[What is required]
Once the pictures are set aside, copy the data below exactly as it stands.
[[ Data to process, beginning ]]
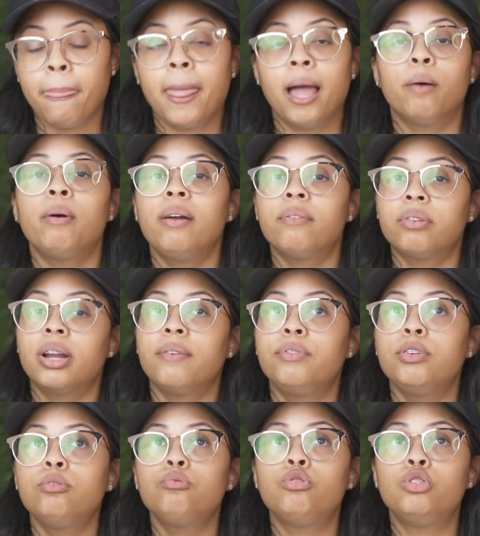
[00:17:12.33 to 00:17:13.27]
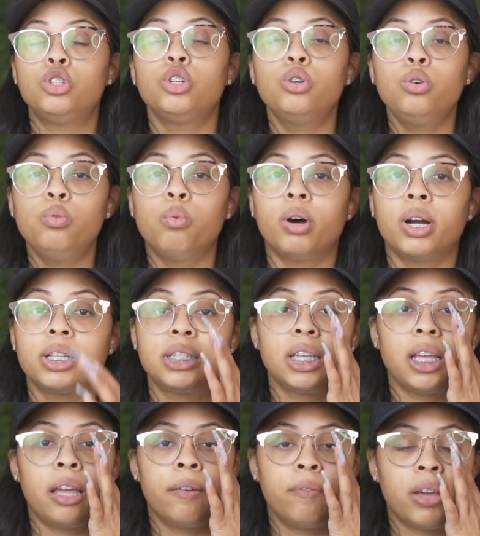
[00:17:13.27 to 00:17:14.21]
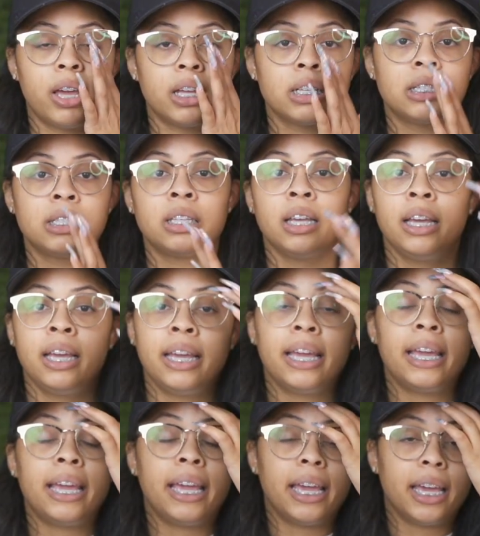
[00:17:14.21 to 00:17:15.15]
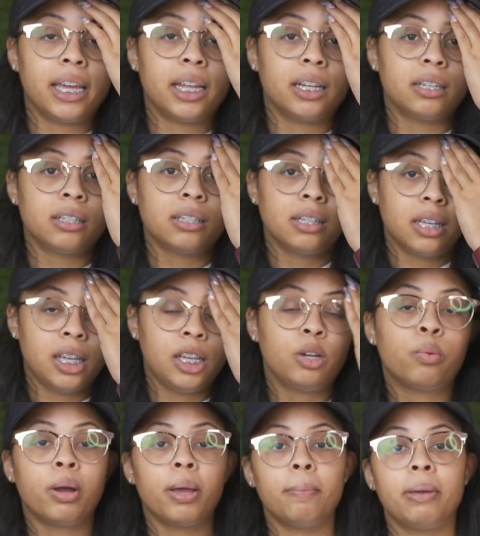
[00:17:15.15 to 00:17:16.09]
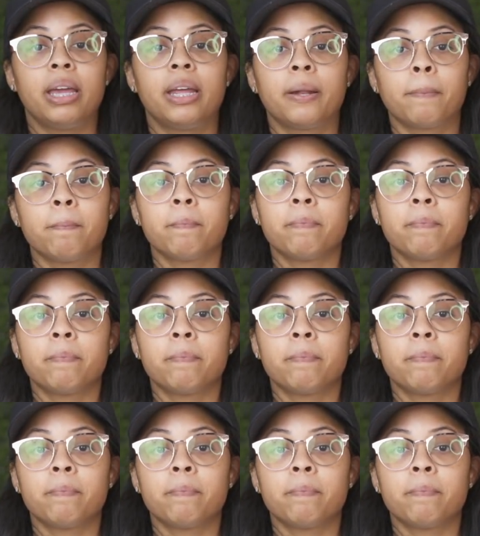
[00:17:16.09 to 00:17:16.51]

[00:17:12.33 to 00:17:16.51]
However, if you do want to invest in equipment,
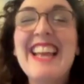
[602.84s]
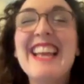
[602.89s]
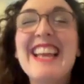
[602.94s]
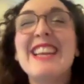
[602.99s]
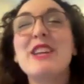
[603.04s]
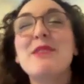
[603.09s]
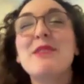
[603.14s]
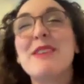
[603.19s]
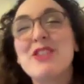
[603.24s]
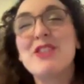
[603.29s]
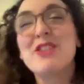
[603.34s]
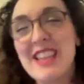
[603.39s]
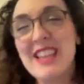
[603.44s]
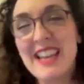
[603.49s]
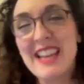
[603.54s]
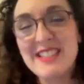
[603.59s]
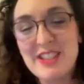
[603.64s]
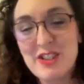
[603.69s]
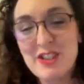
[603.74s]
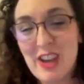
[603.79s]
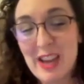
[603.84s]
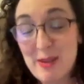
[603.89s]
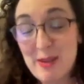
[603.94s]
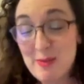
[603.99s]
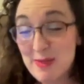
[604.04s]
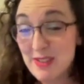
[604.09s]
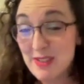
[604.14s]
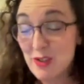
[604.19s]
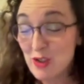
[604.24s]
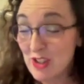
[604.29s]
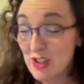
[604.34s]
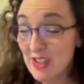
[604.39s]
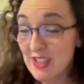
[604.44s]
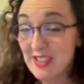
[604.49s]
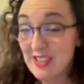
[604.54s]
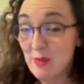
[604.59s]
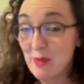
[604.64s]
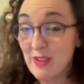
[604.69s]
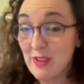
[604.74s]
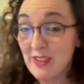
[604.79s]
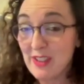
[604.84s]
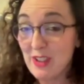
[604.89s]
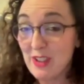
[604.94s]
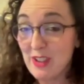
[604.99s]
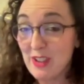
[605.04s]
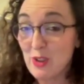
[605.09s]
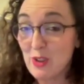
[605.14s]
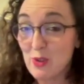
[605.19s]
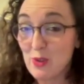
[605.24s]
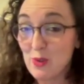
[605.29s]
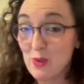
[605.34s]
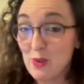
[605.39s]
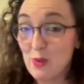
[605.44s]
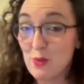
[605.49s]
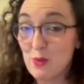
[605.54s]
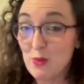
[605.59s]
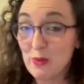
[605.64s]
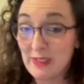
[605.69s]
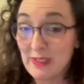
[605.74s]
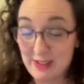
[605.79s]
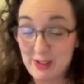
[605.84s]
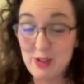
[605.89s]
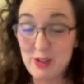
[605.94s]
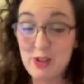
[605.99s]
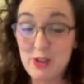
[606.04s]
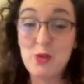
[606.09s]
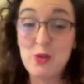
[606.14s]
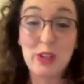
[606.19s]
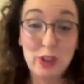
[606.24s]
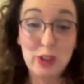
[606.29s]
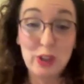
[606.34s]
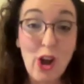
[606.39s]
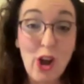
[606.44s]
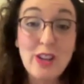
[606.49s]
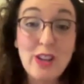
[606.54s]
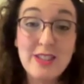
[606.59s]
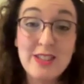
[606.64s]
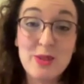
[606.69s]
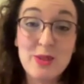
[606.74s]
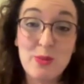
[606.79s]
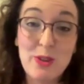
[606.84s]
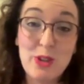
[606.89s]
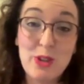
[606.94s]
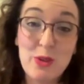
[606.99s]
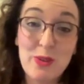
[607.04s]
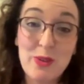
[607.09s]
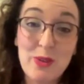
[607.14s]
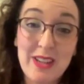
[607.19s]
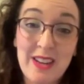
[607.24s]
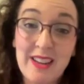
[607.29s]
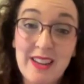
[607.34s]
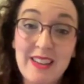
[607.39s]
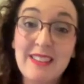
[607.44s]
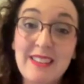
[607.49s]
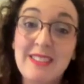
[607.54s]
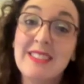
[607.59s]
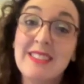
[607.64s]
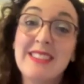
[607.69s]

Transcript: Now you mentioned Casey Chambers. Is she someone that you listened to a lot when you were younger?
[[ Data to process, end ]]
[Task result]
[00:17:12.33 to 00:17:13.27]
[00:17:13.27 to 00:17:14.21]
[00:17:14.21 to 00:17:15.15]
[00:17:15.15 to 00:17:16.09]
[00:17:16.09 to 00:17:16.51]

[00:17:12.33 to 00:17:16.51]
However, if you do want to invest in equipment,
[602.84s]
[602.89s]
[602.94s]
[602.99s]
[603.04s]
[603.09s]
[603.14s]
[603.19s]
[603.24s]
[603.29s]
[603.34s]
[603.39s]
[603.44s]
[603.49s]
[603.54s]
[603.59s]
[603.64s]
[603.69s]
[603.74s]
[603.79s]
[603.84s]
[603.89s]
[603.94s]
[603.99s]
[604.04s]
[604.09s]
[604.14s]
[604.19s]
[604.24s]
[604.29s]
[604.34s]
[604.39s]
[604.44s]
[604.49s]
[604.54s]
[604.59s]
[604.64s]
[604.69s]
[604.74s]
[604.79s]
[604.84s]
[604.89s]
[604.94s]
[604.99s]
[605.04s]
[605.09s]
[605.14s]
[605.19s]
[605.24s]
[605.29s]
[605.34s]
[605.39s]
[605.44s]
[605.49s]
[605.54s]
[605.59s]
[605.64s]
[605.69s]
[605.74s]
[605.79s]
[605.84s]
[605.89s]
[605.94s]
[605.99s]
[606.04s]
[606.09s]
[606.14s]
[606.19s]
[606.24s]
[606.29s]
[606.34s]
[606.39s]
[606.44s]
[606.49s]
[606.54s]
[606.59s]
[606.64s]
[606.69s]
[606.74s]
[606.79s]
[606.84s]
[606.89s]
[606.94s]
[606.99s]
[607.04s]
[607.09s]
[607.14s]
[607.19s]
[607.24s]
[607.29s]
[607.34s]
[607.39s]
[607.44s]
[607.49s]
[607.54s]
[607.59s]
[607.64s]
[607.69s]

Transcript: Now you mentioned Casey Chambers. Is she someone that you listened to a lot when you were younger?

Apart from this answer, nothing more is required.